In this issue of JEM, Raz et al. (https://doi.org/10.1084/jem.20180818) identify a subset of bone marrow–derived cells that uniquely promotes breast cancer angiogenesis and tumor growth. The existence of functional heterogeneity among stromal populations motivates further fundamental and therapeutic inquiries.

Stromal cells constitute the tumor microenvironment (TME), a niche where neoplastic cells reside and progress. While the genetic and epigenetic drivers of cancer cells have been extensively investigated, the mechanisms governing the recruitment and activation of a major stromal cell type, cancer-associated fibroblasts (CAFs), are largely unknown (Öhlund et al., 2014; Kalluri, 2016). Investigating the origin and developmental lineage of CAFs is essential for determining their functions and designing means to impede their tumor-supportive roles.

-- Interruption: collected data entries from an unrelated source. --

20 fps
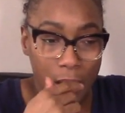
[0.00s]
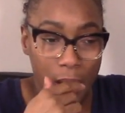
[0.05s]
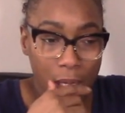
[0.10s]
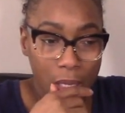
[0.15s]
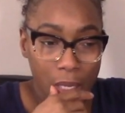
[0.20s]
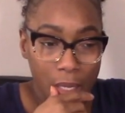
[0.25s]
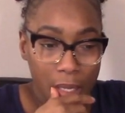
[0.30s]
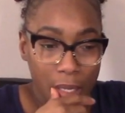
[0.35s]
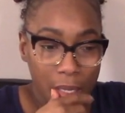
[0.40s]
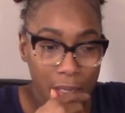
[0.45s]

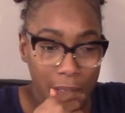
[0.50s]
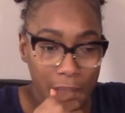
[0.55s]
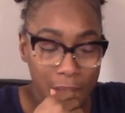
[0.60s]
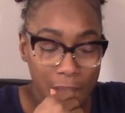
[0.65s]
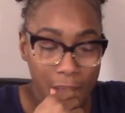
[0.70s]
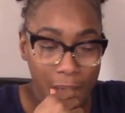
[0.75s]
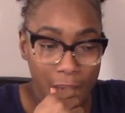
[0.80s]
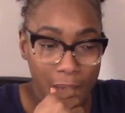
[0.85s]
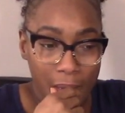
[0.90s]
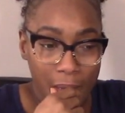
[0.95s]
And
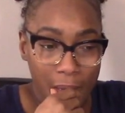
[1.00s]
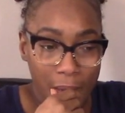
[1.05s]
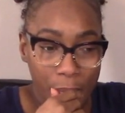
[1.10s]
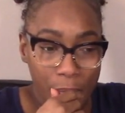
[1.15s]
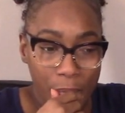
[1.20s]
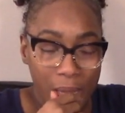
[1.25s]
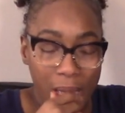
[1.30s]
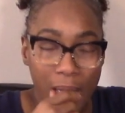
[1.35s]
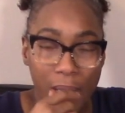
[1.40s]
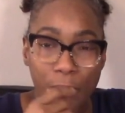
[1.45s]
um,
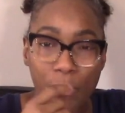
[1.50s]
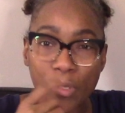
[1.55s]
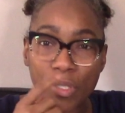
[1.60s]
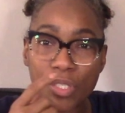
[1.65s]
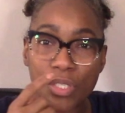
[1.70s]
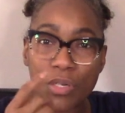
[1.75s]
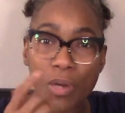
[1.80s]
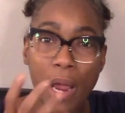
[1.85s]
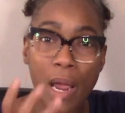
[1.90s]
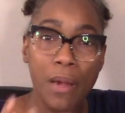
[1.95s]
I'm going to
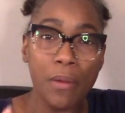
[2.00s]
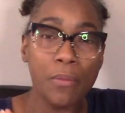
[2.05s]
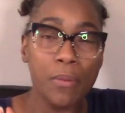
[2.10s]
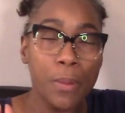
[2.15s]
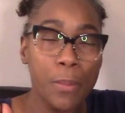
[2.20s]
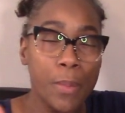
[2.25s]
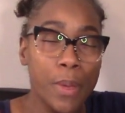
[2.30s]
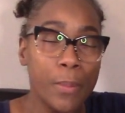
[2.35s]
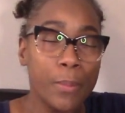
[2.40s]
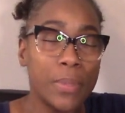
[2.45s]
try to
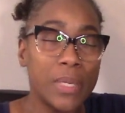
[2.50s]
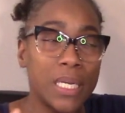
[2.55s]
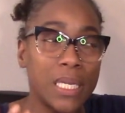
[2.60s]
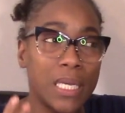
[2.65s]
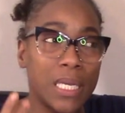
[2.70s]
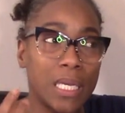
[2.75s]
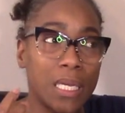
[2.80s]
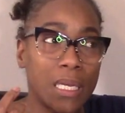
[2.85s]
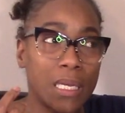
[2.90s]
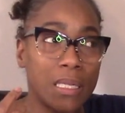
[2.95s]
remember to
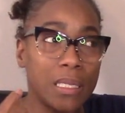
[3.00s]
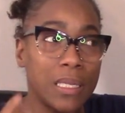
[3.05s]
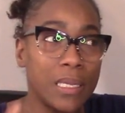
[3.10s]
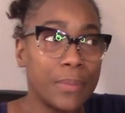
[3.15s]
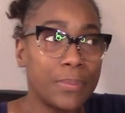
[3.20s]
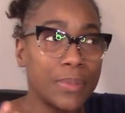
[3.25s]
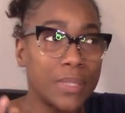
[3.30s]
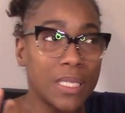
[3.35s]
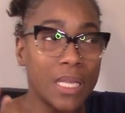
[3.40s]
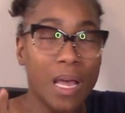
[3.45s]
get
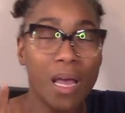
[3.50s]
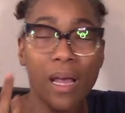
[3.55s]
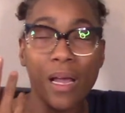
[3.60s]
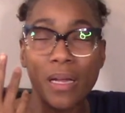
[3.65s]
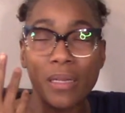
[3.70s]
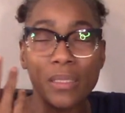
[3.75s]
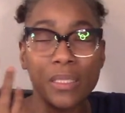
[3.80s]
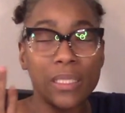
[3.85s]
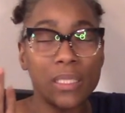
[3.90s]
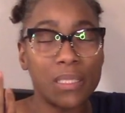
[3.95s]
clips of all
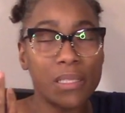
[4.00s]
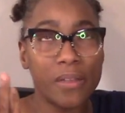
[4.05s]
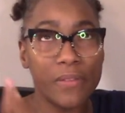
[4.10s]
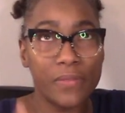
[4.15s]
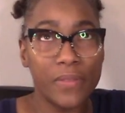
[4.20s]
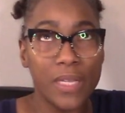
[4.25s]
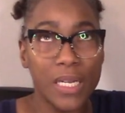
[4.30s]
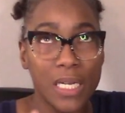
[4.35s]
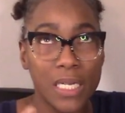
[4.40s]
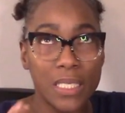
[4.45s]
the stuff
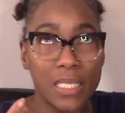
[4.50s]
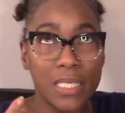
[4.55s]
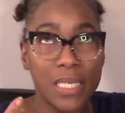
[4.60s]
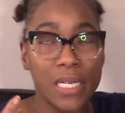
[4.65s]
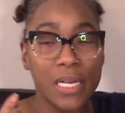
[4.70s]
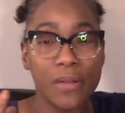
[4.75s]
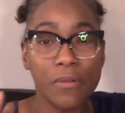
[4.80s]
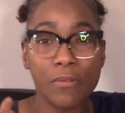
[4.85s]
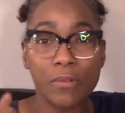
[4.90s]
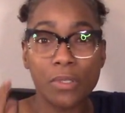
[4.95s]
that I said
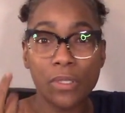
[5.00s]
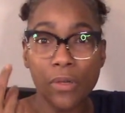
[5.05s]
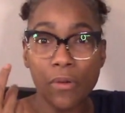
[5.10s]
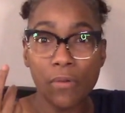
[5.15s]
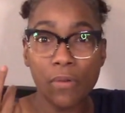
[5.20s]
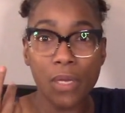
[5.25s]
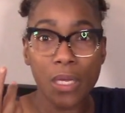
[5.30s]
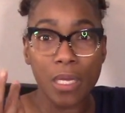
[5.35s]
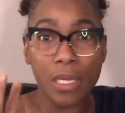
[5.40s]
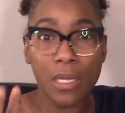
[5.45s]
I was going
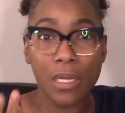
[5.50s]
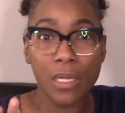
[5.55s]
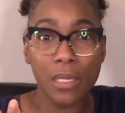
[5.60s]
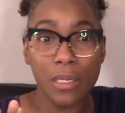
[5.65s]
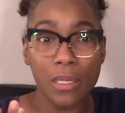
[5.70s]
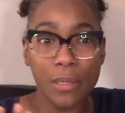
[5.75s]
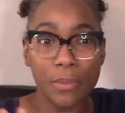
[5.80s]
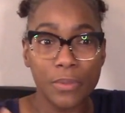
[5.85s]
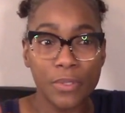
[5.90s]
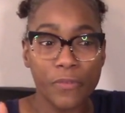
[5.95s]
to get
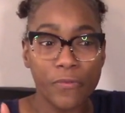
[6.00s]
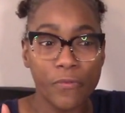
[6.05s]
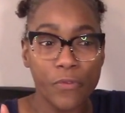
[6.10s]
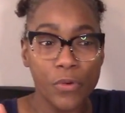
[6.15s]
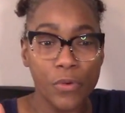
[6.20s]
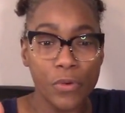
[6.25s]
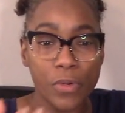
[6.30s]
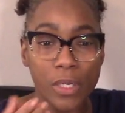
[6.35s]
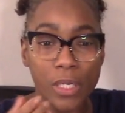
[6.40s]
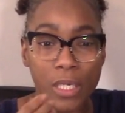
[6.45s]
clips
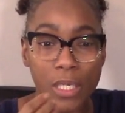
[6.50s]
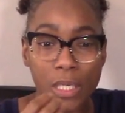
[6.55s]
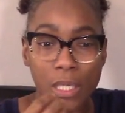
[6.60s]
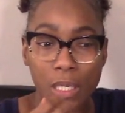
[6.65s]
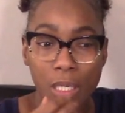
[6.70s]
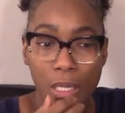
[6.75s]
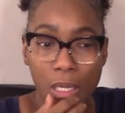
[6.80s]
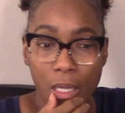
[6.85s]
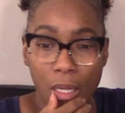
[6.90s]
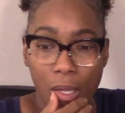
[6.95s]
for.
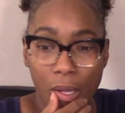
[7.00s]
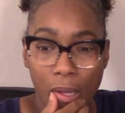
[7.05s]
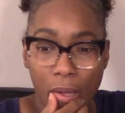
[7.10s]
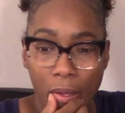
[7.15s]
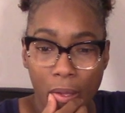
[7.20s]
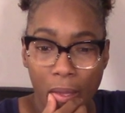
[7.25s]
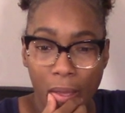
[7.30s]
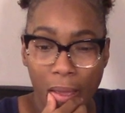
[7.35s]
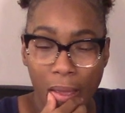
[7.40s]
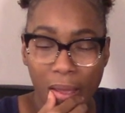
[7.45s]

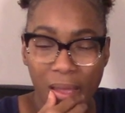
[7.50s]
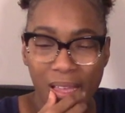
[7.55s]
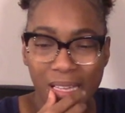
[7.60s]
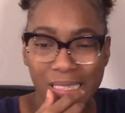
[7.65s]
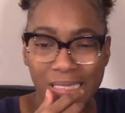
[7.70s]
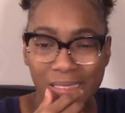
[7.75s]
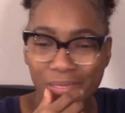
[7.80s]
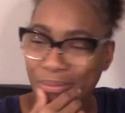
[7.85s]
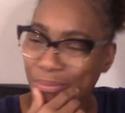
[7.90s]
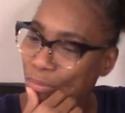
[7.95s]

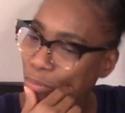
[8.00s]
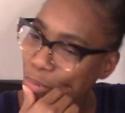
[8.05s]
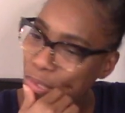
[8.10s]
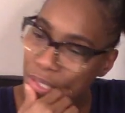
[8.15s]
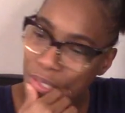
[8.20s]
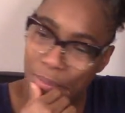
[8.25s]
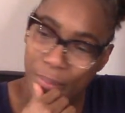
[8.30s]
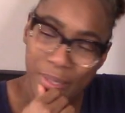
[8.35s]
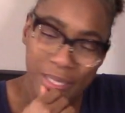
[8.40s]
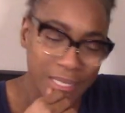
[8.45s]
Uh,
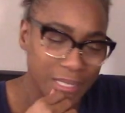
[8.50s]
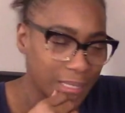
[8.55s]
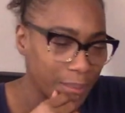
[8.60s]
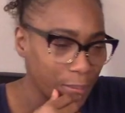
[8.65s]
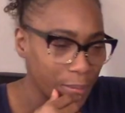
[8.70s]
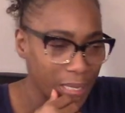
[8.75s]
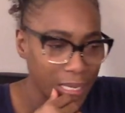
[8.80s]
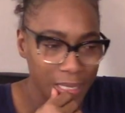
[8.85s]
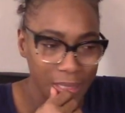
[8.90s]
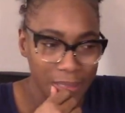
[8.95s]
which means I'm
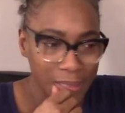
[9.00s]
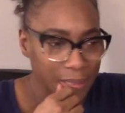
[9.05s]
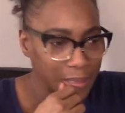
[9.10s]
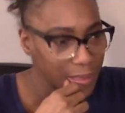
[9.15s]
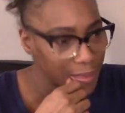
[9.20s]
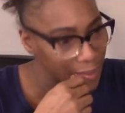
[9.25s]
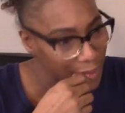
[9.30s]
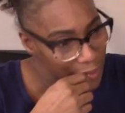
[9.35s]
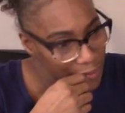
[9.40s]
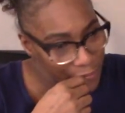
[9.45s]
going to have to
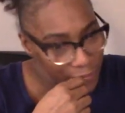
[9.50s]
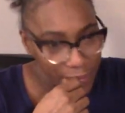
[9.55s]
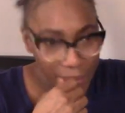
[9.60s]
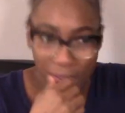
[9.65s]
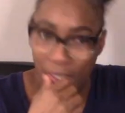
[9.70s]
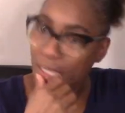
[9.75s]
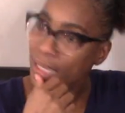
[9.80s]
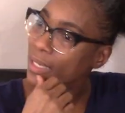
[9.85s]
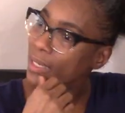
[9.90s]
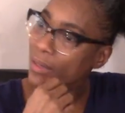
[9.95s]
look at the
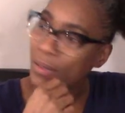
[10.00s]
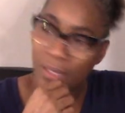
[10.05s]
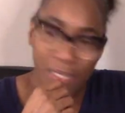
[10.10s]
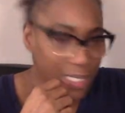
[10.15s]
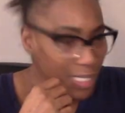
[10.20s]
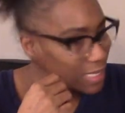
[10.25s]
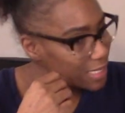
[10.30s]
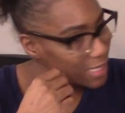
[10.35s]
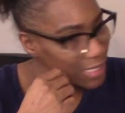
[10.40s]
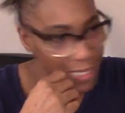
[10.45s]
video and
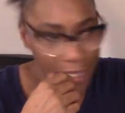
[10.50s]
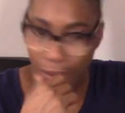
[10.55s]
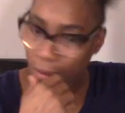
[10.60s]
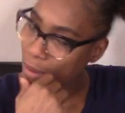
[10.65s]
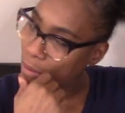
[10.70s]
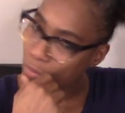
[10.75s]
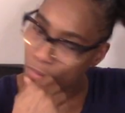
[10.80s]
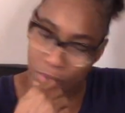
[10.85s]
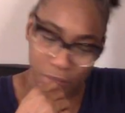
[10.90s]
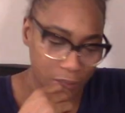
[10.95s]
I said
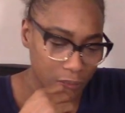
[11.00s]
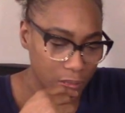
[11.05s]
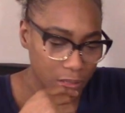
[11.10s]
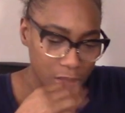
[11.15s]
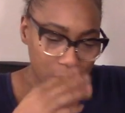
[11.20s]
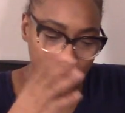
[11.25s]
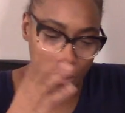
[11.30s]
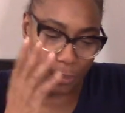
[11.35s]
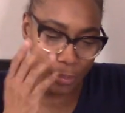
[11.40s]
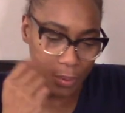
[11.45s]
I was just
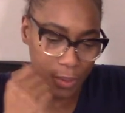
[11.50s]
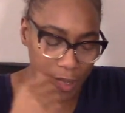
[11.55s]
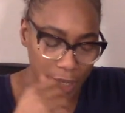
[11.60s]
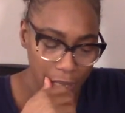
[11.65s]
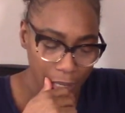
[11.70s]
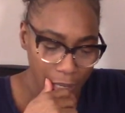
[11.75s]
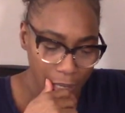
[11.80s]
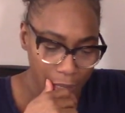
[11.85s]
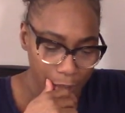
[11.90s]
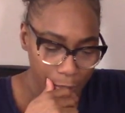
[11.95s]
going to put it
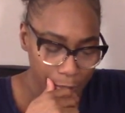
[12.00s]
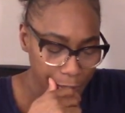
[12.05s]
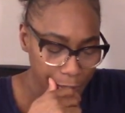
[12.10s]
up.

CAFs may be globally viewed as the chief architects of the TME due to their multiple functions. Indeed, they are considered the major source of extracellular matrix components that alter physical-chemical properties, concomitantly impairing vascular function and, therefore, drug delivery (Olive et al., 2009; Provenzano et al., 2012). Furthermore, CAFs secrete paracrine ligands that promote tumor growth, angiogenesis and drug resistance (Öhlund et al., 2014; Kalluri, 2016), and directly blunt T cell cytotoxicity (Feig et al., 2013) while recruiting immunosuppressive populations. Therefore, a multitude of preclinical and clinical studies have attempted to antagonize CAFs as a treatment modality for cancer. However, the classical view of uniformly pro-tumorigenic CAFs has been modified by the recent identification of subsets with tumor-suppressive properties (O’Connell et al., 2011; Rhim et al., 2014). This new appreciation that CAFs are a heterogenous population in the TME (Öhlund et al., 2017; Costa et al., 2018; Su et al., 2018) prompts a reevaluation of CAF identities and functions in efforts to develop more effective therapies.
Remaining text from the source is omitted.